→ Your task
In the material below, find the line containing "[00:14:53.63]" and the line containing "[00:14:55.23]". Output those two lines and all lines between them exactly, without pictures.

→ Given data
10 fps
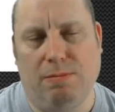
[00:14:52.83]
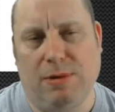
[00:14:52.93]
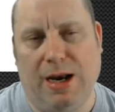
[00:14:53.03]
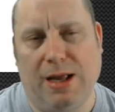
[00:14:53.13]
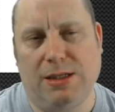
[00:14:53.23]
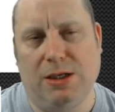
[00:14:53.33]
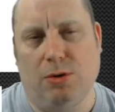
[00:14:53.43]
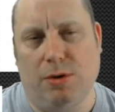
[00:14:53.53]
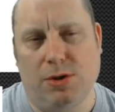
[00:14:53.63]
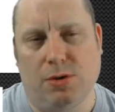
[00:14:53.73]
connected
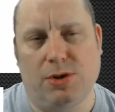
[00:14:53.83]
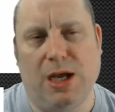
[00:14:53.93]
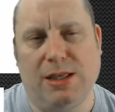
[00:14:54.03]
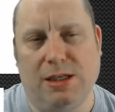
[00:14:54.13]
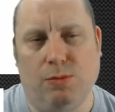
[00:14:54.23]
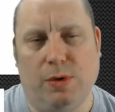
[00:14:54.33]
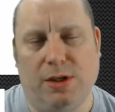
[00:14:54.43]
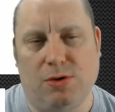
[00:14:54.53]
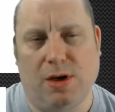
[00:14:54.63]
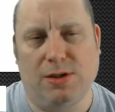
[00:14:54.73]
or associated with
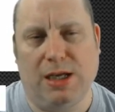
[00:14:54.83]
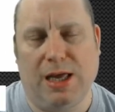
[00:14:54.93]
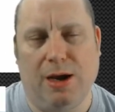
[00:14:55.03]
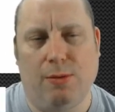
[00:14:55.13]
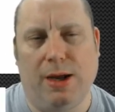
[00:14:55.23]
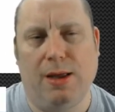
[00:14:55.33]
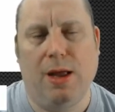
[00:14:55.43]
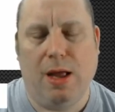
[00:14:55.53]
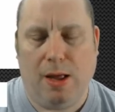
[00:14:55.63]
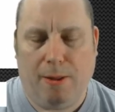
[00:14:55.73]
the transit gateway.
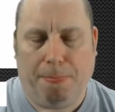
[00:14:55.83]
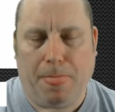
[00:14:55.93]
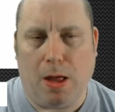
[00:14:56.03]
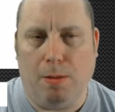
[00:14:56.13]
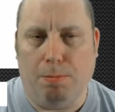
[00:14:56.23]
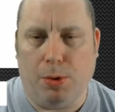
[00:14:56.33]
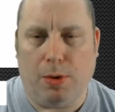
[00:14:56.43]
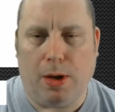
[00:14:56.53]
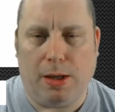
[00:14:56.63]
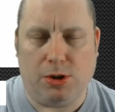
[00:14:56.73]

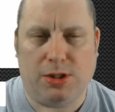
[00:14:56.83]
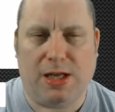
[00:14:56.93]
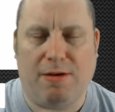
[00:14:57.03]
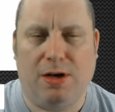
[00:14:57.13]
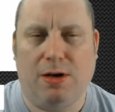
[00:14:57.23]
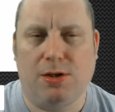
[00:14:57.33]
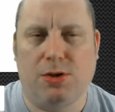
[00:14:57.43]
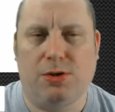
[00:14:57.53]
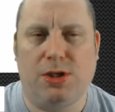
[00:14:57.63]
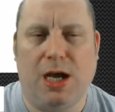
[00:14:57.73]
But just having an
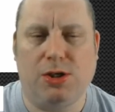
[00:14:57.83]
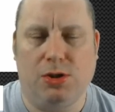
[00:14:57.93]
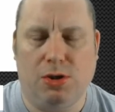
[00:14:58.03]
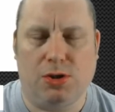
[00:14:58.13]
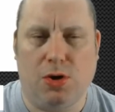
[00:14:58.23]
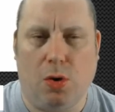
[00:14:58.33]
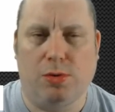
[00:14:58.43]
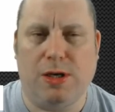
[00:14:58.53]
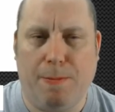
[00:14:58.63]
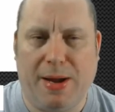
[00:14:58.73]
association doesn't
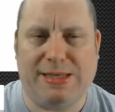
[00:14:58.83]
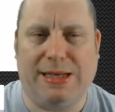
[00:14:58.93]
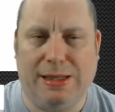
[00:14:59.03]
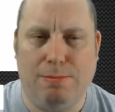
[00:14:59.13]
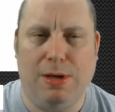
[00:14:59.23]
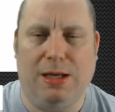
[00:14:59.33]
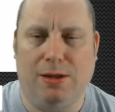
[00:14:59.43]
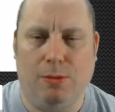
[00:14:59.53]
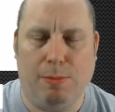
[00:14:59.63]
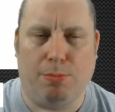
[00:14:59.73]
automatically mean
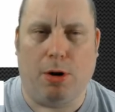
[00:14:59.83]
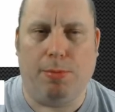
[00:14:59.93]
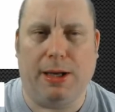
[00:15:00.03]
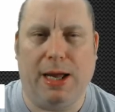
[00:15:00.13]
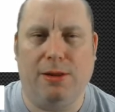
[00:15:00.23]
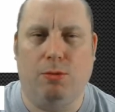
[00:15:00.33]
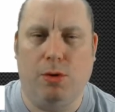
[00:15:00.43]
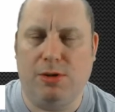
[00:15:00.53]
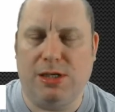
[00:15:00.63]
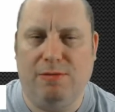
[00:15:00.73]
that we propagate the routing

* * *

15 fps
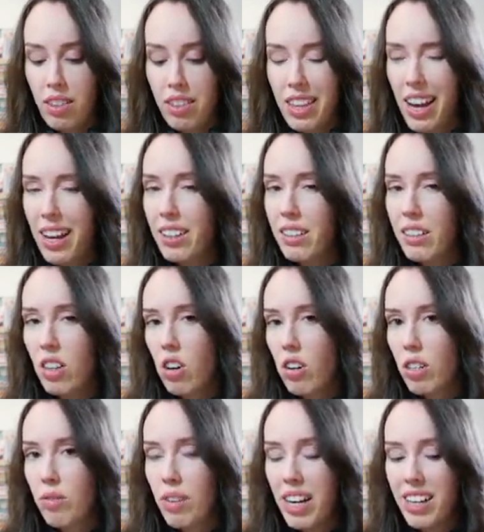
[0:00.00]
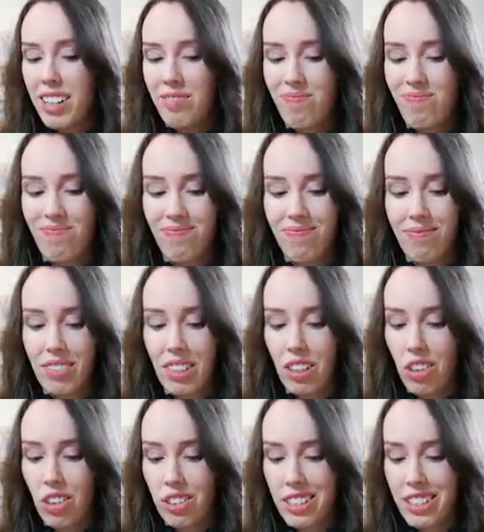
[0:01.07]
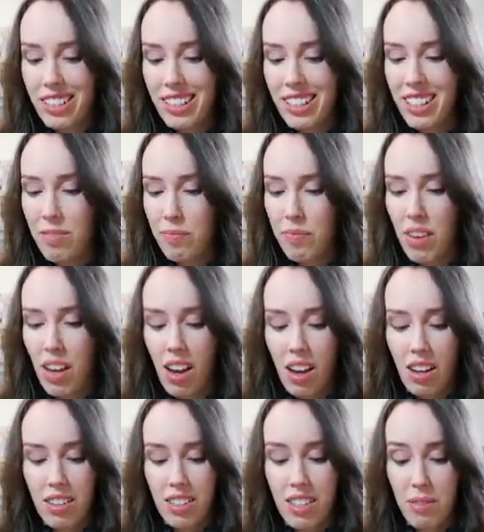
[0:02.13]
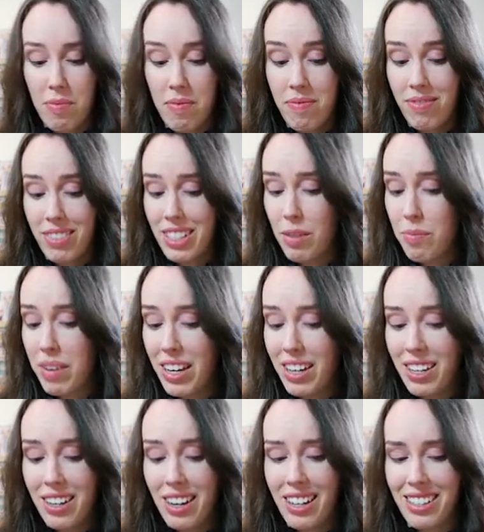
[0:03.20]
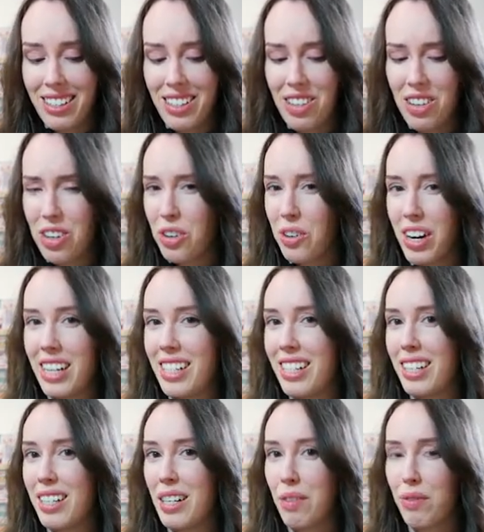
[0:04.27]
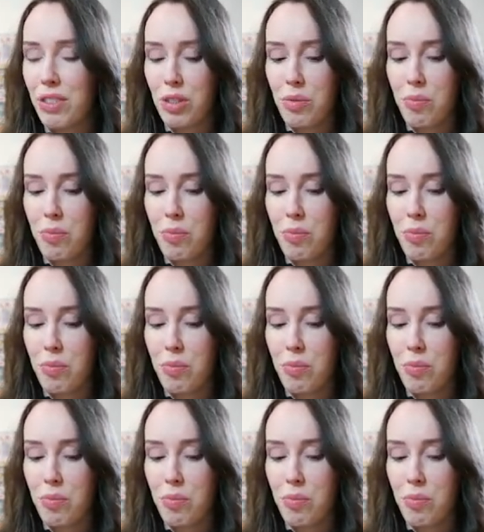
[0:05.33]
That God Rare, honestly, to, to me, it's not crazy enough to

→ Answer box
[00:14:53.63]
[00:14:53.73]
connected
[00:14:53.83]
[00:14:53.93]
[00:14:54.03]
[00:14:54.13]
[00:14:54.23]
[00:14:54.33]
[00:14:54.43]
[00:14:54.53]
[00:14:54.63]
[00:14:54.73]
or associated with
[00:14:54.83]
[00:14:54.93]
[00:14:55.03]
[00:14:55.13]
[00:14:55.23]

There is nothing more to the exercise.